**** Records for processing ****

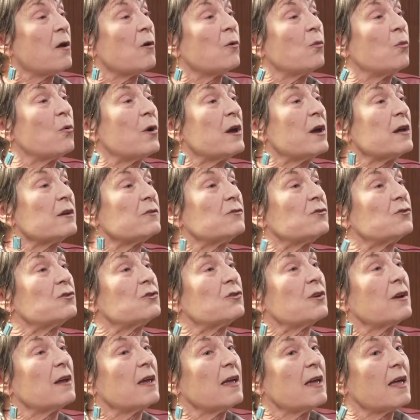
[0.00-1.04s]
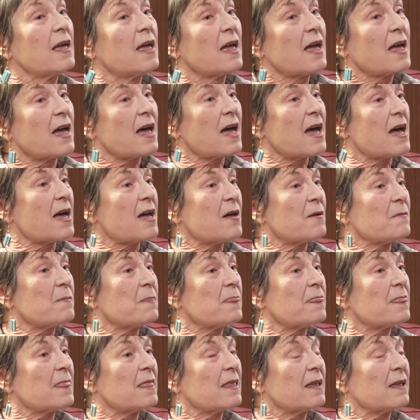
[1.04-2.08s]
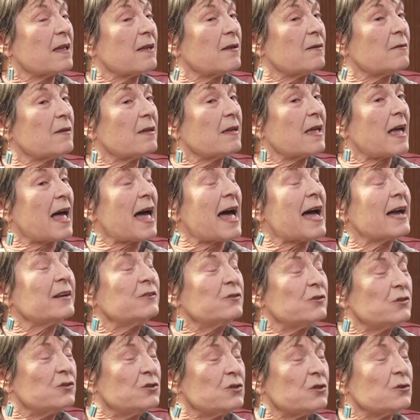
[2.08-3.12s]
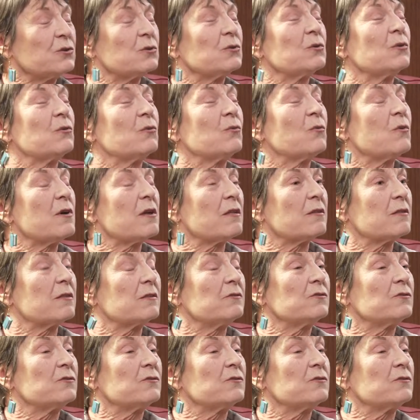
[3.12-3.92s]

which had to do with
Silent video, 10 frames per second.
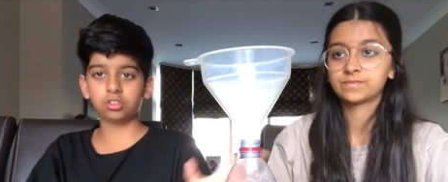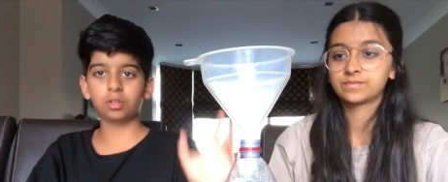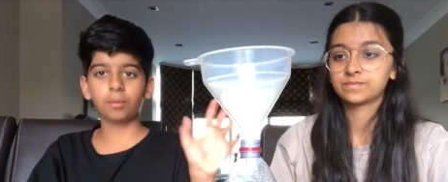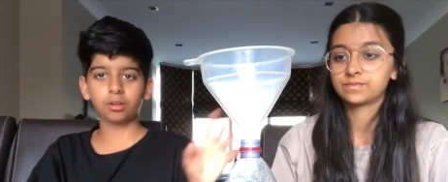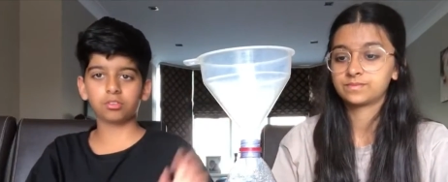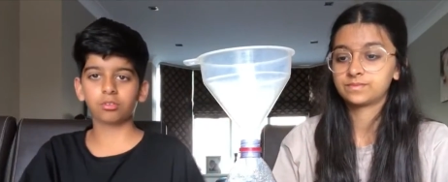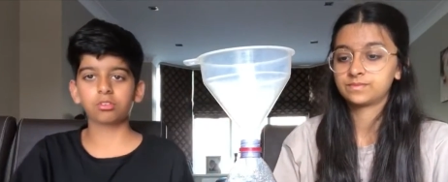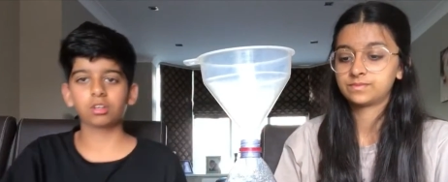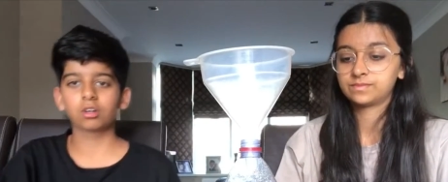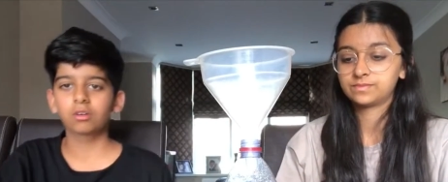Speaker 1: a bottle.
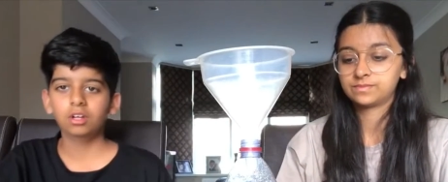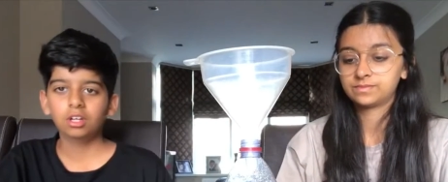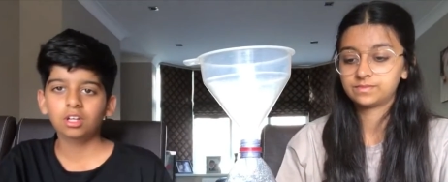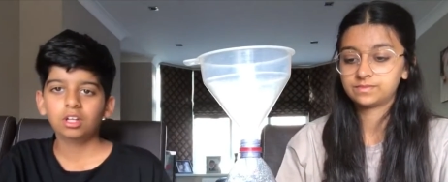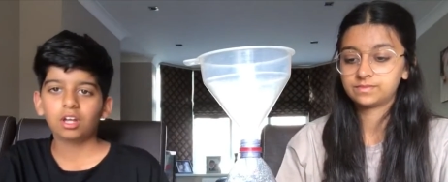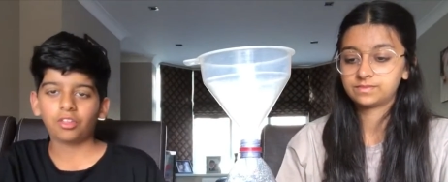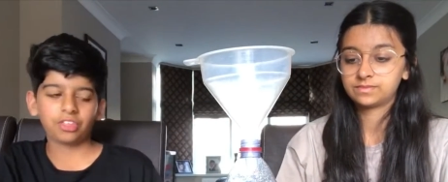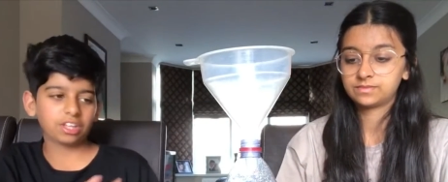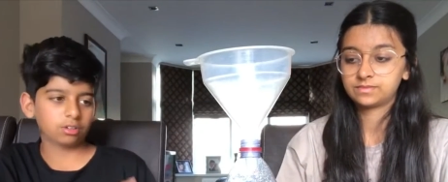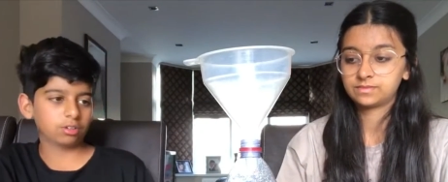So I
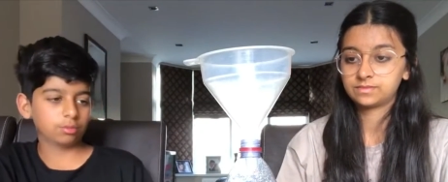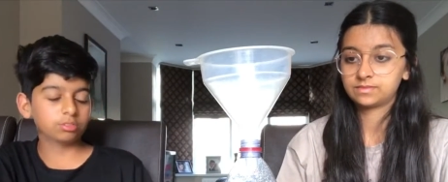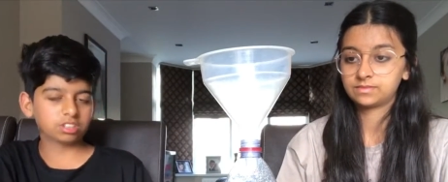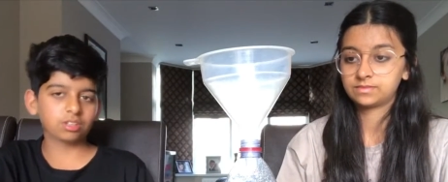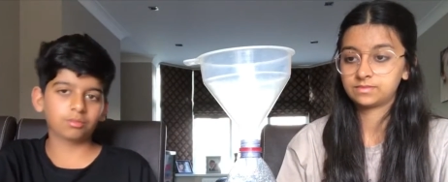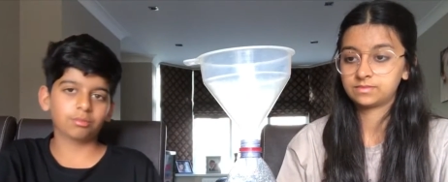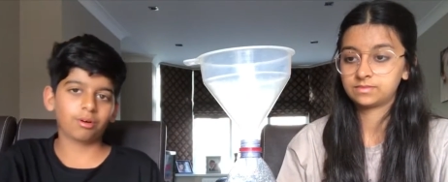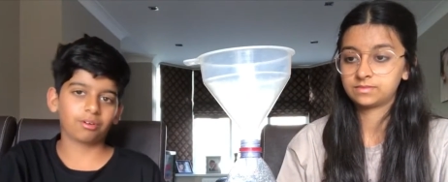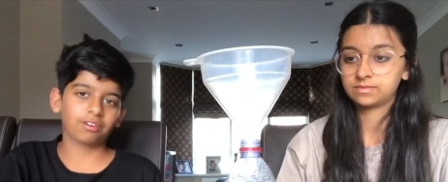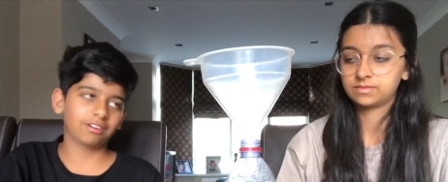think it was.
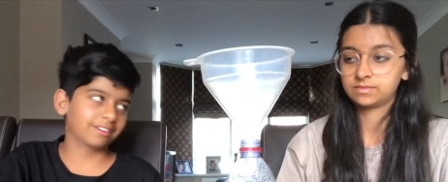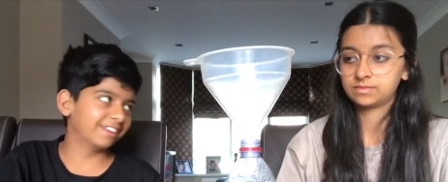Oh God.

****

**Assignment:**
Please repeat the listing precisely, excluding the pictures it contains.

**Result of the exercise:**
[0.00-1.04s]
[1.04-2.08s]
[2.08-3.12s]
[3.12-3.92s]

which had to do with
Silent video, 10 frames per second.
Speaker 1: a bottle.
So I
think it was.
Oh God.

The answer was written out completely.